Alguns escritores têm baús e escrivaninhas para guardar suas coisas. Eu tenho a pasta de rascunhos do Gmail. Mas gosto de ter comigo um caderninho e uma caneta. Há algo ainda insubstituível nessa relação entre mão, caneta e papel. É bonito o texto todo rabiscado, com um monte de setas atirando linhas e quebras de verso para todo lado. Aquilo tem a urgência que ilustra bem o que sinto quando encontro o tal ritmo e começo a escrever algo que só abandonarei quando estiver pronto (ou soterrado pela implosão dos poemas não concluídos).
De onde vêm suas ideias? Há um conjunto de hábitos que você cultiva para se manter criativo?
Dou de comer à minha fome de miscelânea. Minhas ideias preferem almoçar em restaurante a quilo, onde há a dieta equilibrada dos livros, filmes, discos, mas também pastel com lasanha: vídeos no YouTube de gente ensinando a fazer pipa, gaiola, gás de cozinha com vapor de gasolina, ou simplesmente mostrando os cômodos da casa onde mora. Gente falando me mantém criativo. Às vezes os textos mais bonitos estão nesses discursos sem roteiro, ainda permeáveis a inflexões que não as da TV. E o cotidiano banal, banal: eis a fonte de ideias mais generosa. Há tesouros que só se revelam quando a gente passa a tarde de domingo cozinhando um quilo de feijão.
O que você acha que mudou no seu processo de escrita ao longo dos anos?
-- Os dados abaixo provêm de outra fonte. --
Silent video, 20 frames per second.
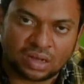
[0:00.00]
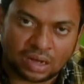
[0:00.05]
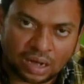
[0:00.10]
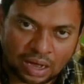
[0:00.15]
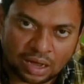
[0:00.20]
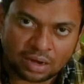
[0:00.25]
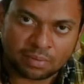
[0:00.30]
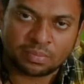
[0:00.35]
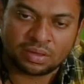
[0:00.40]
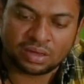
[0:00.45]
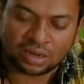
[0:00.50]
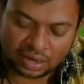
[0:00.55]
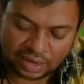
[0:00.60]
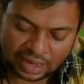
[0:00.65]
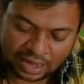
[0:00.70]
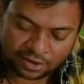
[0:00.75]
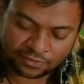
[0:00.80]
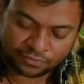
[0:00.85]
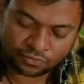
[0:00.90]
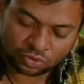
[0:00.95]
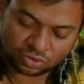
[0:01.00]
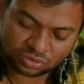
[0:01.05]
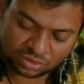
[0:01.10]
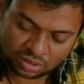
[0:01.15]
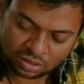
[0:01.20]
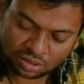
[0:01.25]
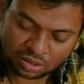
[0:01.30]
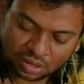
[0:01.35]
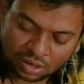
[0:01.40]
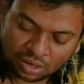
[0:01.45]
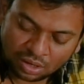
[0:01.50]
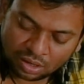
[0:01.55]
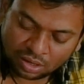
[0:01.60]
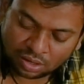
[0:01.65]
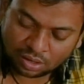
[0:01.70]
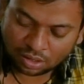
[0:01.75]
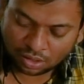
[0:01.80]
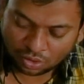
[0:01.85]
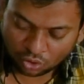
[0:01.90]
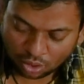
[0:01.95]
Army, and Air Force.
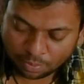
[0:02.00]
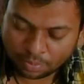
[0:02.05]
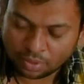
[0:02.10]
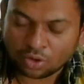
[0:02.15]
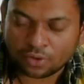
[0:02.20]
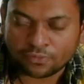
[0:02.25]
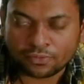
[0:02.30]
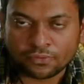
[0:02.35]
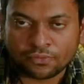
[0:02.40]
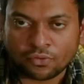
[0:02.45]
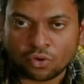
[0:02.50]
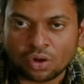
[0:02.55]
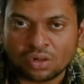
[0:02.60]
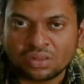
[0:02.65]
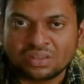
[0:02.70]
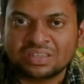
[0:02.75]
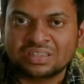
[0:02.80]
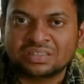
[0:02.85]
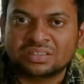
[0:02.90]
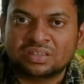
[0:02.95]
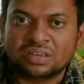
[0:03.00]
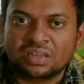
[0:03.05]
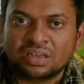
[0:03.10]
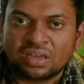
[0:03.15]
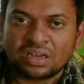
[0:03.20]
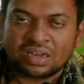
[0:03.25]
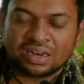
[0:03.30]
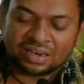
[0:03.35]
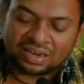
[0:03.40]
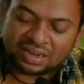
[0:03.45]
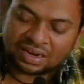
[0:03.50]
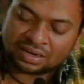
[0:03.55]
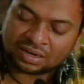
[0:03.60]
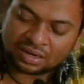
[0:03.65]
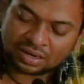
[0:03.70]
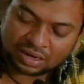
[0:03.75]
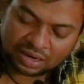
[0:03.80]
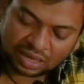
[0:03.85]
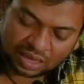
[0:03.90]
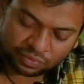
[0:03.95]
On behalf of all these three, Indian
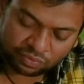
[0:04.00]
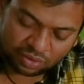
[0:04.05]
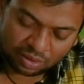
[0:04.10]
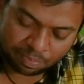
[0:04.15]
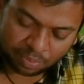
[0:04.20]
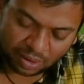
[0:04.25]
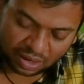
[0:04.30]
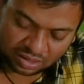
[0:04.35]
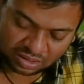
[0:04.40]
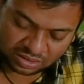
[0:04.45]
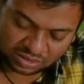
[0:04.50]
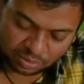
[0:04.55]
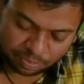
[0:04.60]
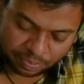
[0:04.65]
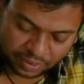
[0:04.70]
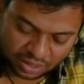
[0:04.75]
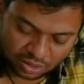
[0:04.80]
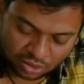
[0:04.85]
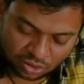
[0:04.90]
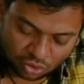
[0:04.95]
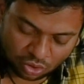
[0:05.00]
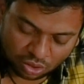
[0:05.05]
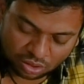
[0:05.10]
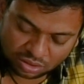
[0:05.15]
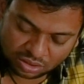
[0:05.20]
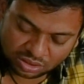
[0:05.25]
Navy participated on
O que você diria a si mesmo se pudesse voltar à escrita de seus primeiros textos?
Meu processo de escrita mudou muito pouco, ainda é bastante dependente de impulsos externos (eu ia falar “dependente de inspi*****”, mas parece que proibiram a radiodifusão e execução pública desse conceito em todo o território nacional). Queria controlar melhor isso, manter-me por mais tempo nesse estado de compromisso com o texto que só experimento quando estou escrevendo um poema. Como aprendi a ler e escrever aos seis anos, e considerarei aqueles rabiscos como meus primeiros textos, darei ao menino Nuno o seguinte conselho literário: suba o máximo que você puder nas árvores, nos móveis, nos telhados. Caia deles muitas vezes, colecione gessos e suturas. Porque literatura exige uma coragem que se aprende a forjar no corpo. É uma luta contra a morte e a precariedade da vida que nós vencemos, primeiro, no corpo.
Que projeto você gostaria de fazer, mas ainda não começou? Que livro você gostaria de ler e ele ainda não existe?
Se Deus me permitir, ainda quero experimentar as narrativas, as histórias, os personagens. O prolongamento na prosa dessa explosão que vivencio na poesia (uma explosão em câmera lenta?). O livro que eu gostaria de ler e ninguém fez: algum escrito pelas coisas. Mas talvez ele já exista na biblioteca que me espera do outro lado da grande porta. Então é só questão de tempo.